Raegan reached for his friend as Virgil crouched down, embracing himself, arms almost touching his knees, frightened eyes wide open and anguish starting to swell up in his chest. He did not know what was going on, nor did he know how to stop, the only thing he was aware of was that he was quickly getting worse, he couldn't control his own breathing, he couldn't control his whole body, he felt miserable. He couldn't help his own self and he was just terrified. He felt like he was choking. This was it.

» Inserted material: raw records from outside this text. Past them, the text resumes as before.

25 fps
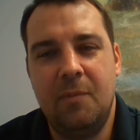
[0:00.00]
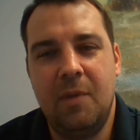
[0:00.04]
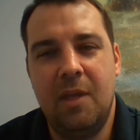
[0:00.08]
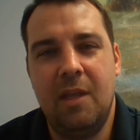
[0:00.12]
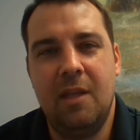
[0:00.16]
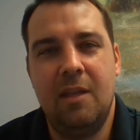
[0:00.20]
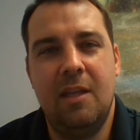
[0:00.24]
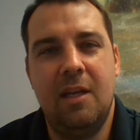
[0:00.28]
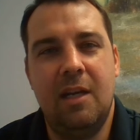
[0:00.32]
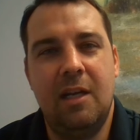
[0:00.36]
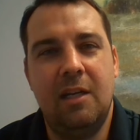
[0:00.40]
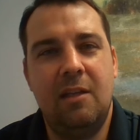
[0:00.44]

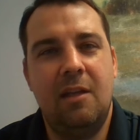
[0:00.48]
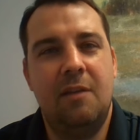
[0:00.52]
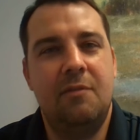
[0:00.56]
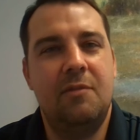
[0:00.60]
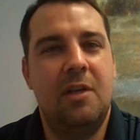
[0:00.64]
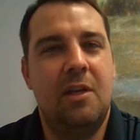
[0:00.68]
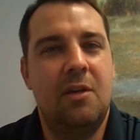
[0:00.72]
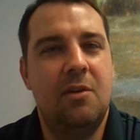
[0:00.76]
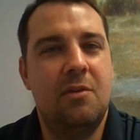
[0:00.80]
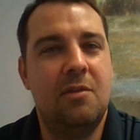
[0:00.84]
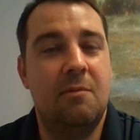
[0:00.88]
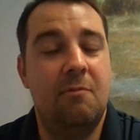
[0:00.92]
And then I'd love
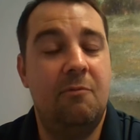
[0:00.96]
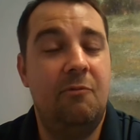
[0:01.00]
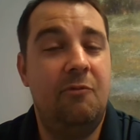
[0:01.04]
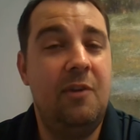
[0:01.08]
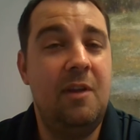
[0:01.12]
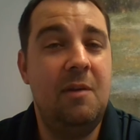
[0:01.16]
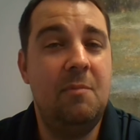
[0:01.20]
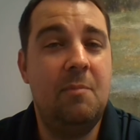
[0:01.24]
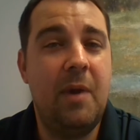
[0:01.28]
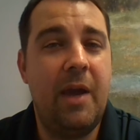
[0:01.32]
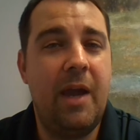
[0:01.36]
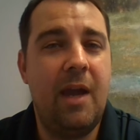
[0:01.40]
to hear some
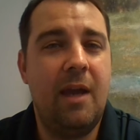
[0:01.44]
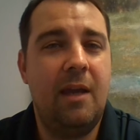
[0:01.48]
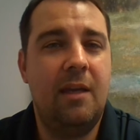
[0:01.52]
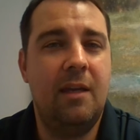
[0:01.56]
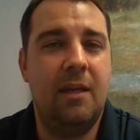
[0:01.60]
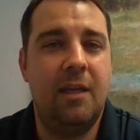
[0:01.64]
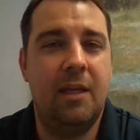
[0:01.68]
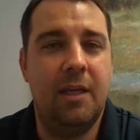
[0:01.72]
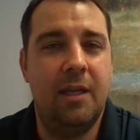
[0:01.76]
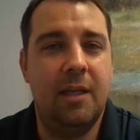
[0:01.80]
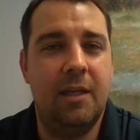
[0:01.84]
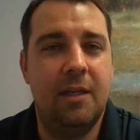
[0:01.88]
feedback
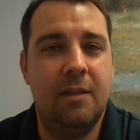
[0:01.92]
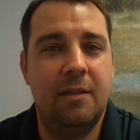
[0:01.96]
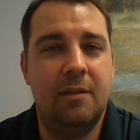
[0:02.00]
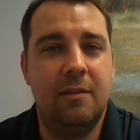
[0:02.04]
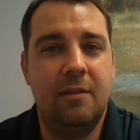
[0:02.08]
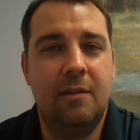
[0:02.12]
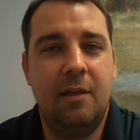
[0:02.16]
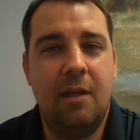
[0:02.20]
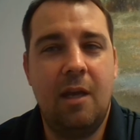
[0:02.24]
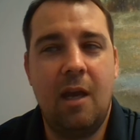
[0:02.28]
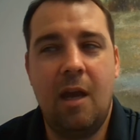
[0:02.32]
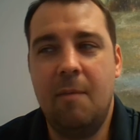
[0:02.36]

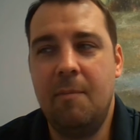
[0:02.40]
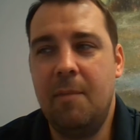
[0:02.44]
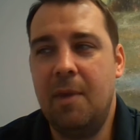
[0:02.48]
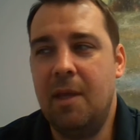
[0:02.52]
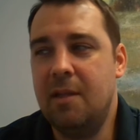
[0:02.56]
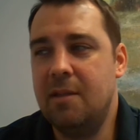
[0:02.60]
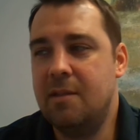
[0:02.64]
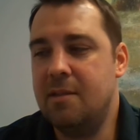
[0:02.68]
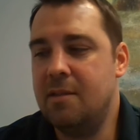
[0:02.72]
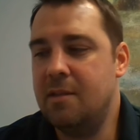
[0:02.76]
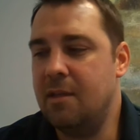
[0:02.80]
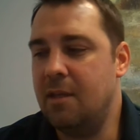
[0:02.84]
and
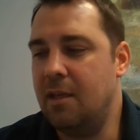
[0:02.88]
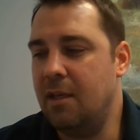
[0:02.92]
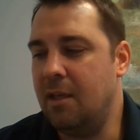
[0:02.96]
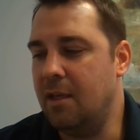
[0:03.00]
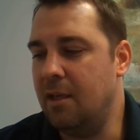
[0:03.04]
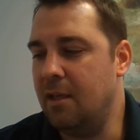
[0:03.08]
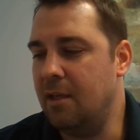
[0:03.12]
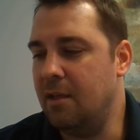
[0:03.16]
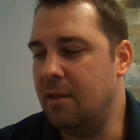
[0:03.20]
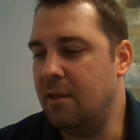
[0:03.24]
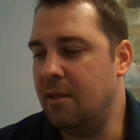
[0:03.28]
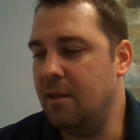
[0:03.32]
comments
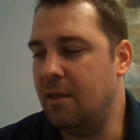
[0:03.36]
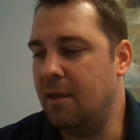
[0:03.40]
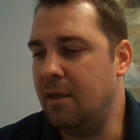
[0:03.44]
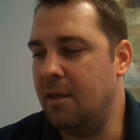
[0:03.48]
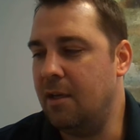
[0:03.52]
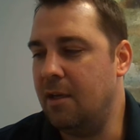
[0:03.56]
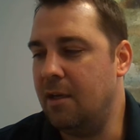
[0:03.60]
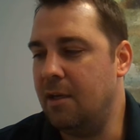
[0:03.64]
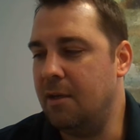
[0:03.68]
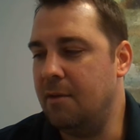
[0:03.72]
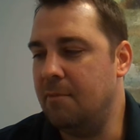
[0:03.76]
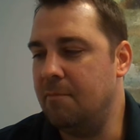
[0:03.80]
and
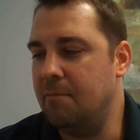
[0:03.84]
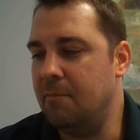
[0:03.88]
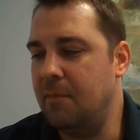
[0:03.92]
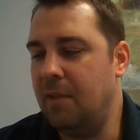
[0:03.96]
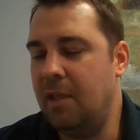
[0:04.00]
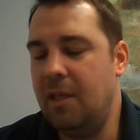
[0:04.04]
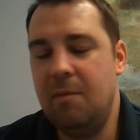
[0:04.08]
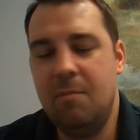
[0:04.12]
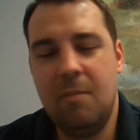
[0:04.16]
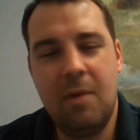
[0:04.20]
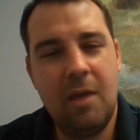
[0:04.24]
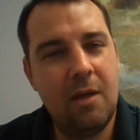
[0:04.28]

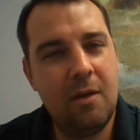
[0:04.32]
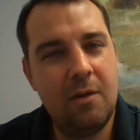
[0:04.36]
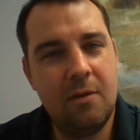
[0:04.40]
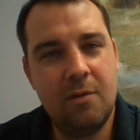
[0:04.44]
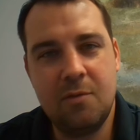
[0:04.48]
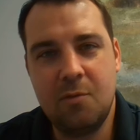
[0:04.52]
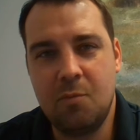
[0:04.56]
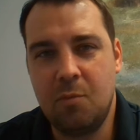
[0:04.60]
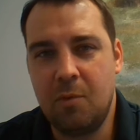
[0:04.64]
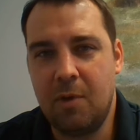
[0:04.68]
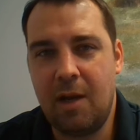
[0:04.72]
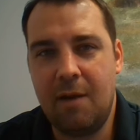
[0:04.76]

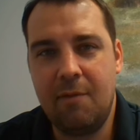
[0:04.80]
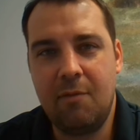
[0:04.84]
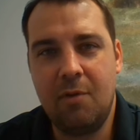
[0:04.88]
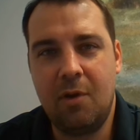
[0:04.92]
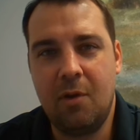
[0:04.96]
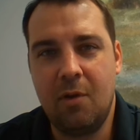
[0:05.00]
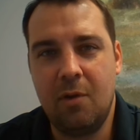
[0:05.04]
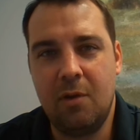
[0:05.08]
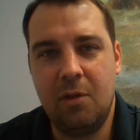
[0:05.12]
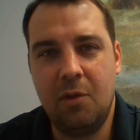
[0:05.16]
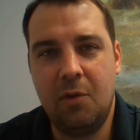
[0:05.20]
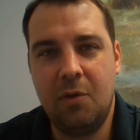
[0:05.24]
emails, whatever.
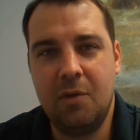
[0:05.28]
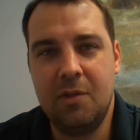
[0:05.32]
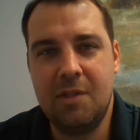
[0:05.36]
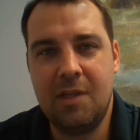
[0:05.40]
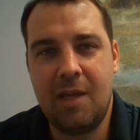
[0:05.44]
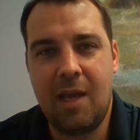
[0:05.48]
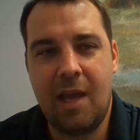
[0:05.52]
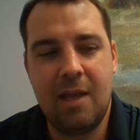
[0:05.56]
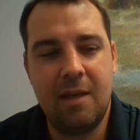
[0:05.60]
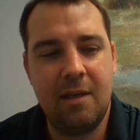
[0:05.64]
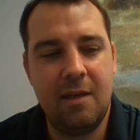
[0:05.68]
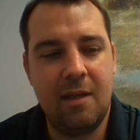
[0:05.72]
Go to
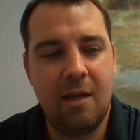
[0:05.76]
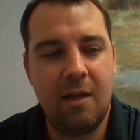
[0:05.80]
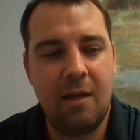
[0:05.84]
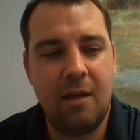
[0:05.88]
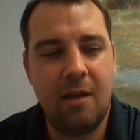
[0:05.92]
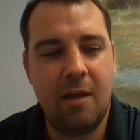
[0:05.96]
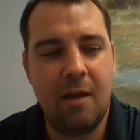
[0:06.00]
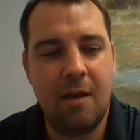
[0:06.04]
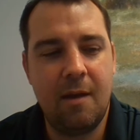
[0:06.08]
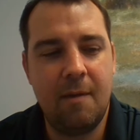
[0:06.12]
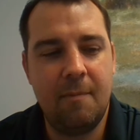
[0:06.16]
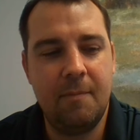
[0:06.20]

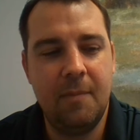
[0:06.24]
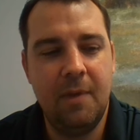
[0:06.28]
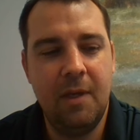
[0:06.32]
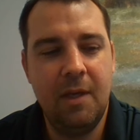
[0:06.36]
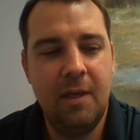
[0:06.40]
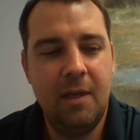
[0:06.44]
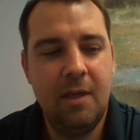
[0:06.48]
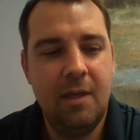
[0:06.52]
lucascatton.com,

« Oh my goodness, Virgil! » Raegan did not realize what kind of situation he got them into, panic started to set into him too, but as a prince would do he reminded himself that in alarming situations he needed to stay calm for the both of them: he needed to find a solution, to act fast. He tried to grab his attention by calling his name multiple times, never getting a reaction.
So he attempted to concentrate all the composure in his voice « Hey, buddy, can you hear me? » and he didn't get a single response. Not a twitch of the hand in his direction, no sign with his head. Oh dear, this was bad and it was all his fault. He chocked back the tears that were forming at the corners of his eyes because of the stress and the guilt. « I will help you move, okay? Bear with me, please. You'll be okay. » his voice cracked at the end of the sentence, which sounded more like a reassuring to himself than to the other. He was going to be okay, he was gonna do this, he knew he could. « I promise. »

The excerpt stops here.